A fourth place finish at that last road course certainly points to the capability of this driver, but De Silvestro has already acknowledged she faces an uphill struggle. The last time she raced at Road America was 2008 in Atlantic, and she hasn’t raced or tested in the Aeroscreen era of IndyCar on a road course.

The sim is her best friend at the moment.

Asked by The Race what the biggest challenge will be, as so much has changed since 2015 despite the chassis remaining the same, De Silvestro said: “Yeah, in the sense when I’m in the car, it feels pretty similar because, like you said, it’s the same chassis.

“But definitely with the aeroscreen it seems the behaviour of the car has changed quite a lot, as well as looking at the onboard looks different than how I used to drive it.

Simona De Silvestro Miller Lite Carb Day Referenceimagewithoutwatermark M42219

“To be honest at the moment, I haven’t driven it. I’m a bit maybe overthinking. I need to go into the weekend and see what we got.

“The good thing is it’s been quite a while. I think in a sense I won’t really remember how it really felt like so I can start from a blank sheet and work from there.

“I think a lot of the guys who have been running a lot, I think the aeroscreen changed that a lot. I think they’ve been trying to get the feel they used to have without it. In that sense for me, it’s been so long that maybe I’ll just hopefully adapt to it a little bit quicker.

“But the other thing, I only haven’t done a really long race, like an IndyCar race in a while. I did GT last year where I think we were in the car for like 45 minutes. I think that’s going to be interesting to be back in the car for two hours.

“For me, I feel like a little kid again getting to drive an IndyCar. Yeah, I’m really looking forward to it.

“Hopefully I haven’t forgotten how to drive so I think we’ll be okay.”

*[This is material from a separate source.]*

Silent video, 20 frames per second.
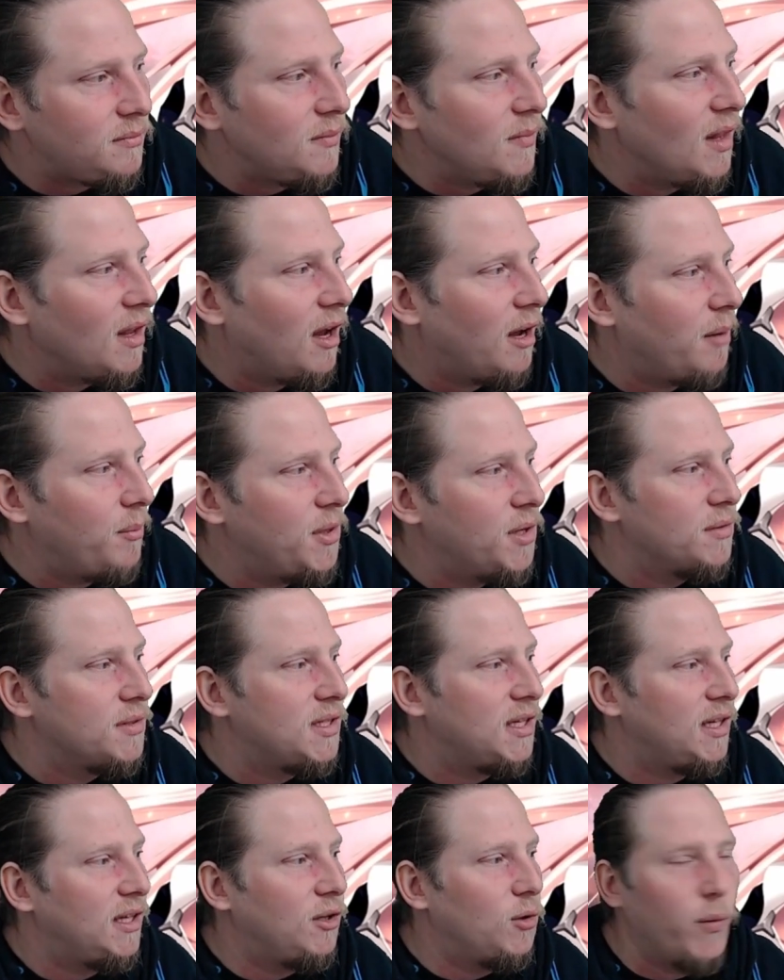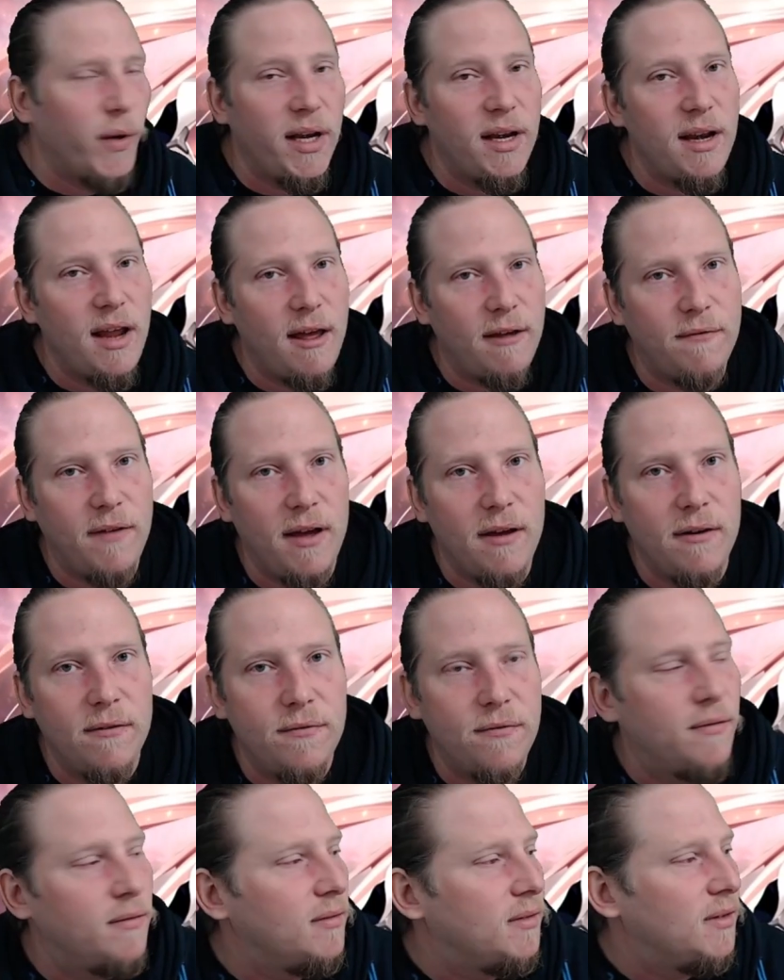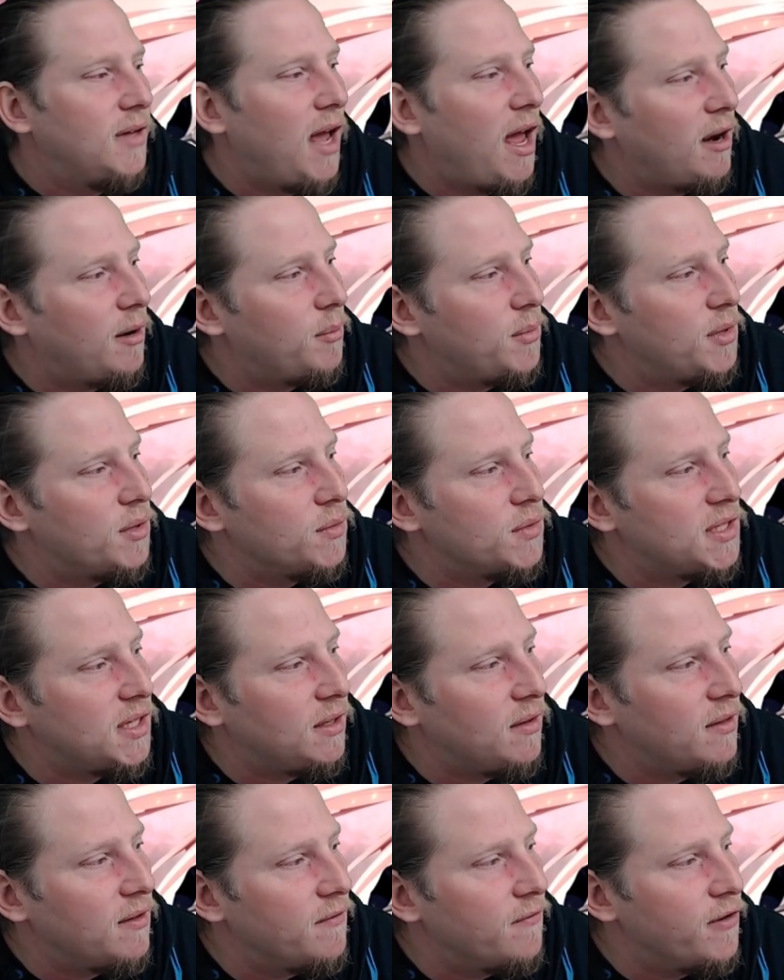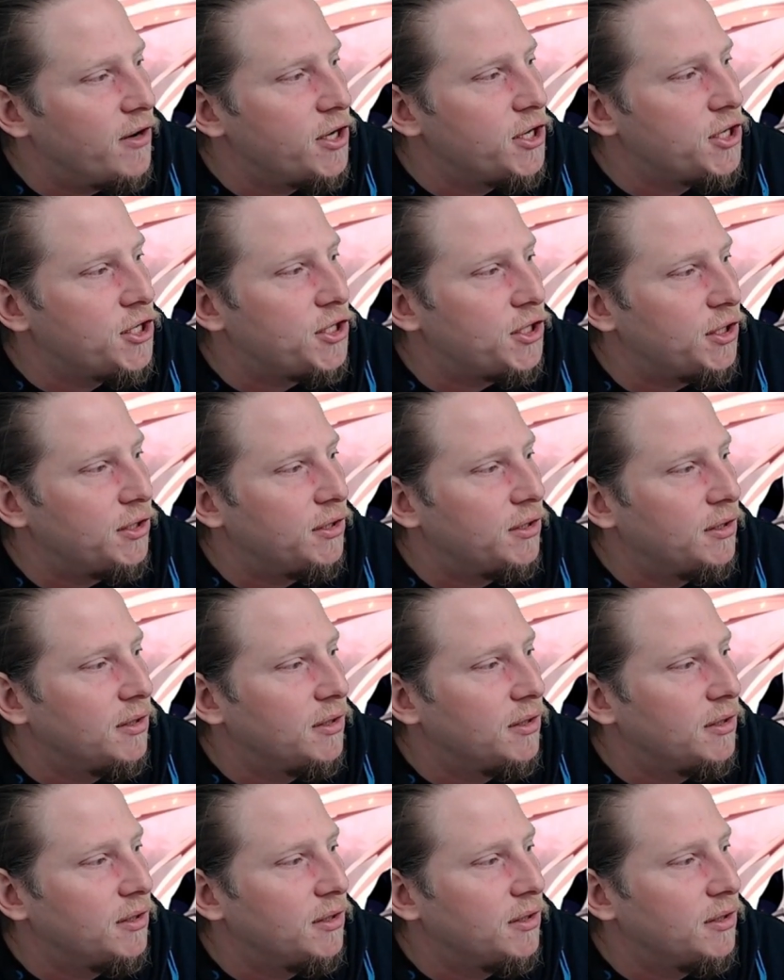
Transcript: WinFF, and I'm using the version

If De Silvestro can be in the same postcode as team-mate Daly – who is usually slightly behind the other ECR car of VeeKay on road courses – that would be a huge success after so long out of the car and without any testing and at a track as tough as Road America.

As always, this team means so much more than just results. It’s a vessel for change.

But ultimately everyone in that vessel still wants to be treated the same as every other team when the green flag drops, so there will still be huge expectations at least from inside the team this weekend.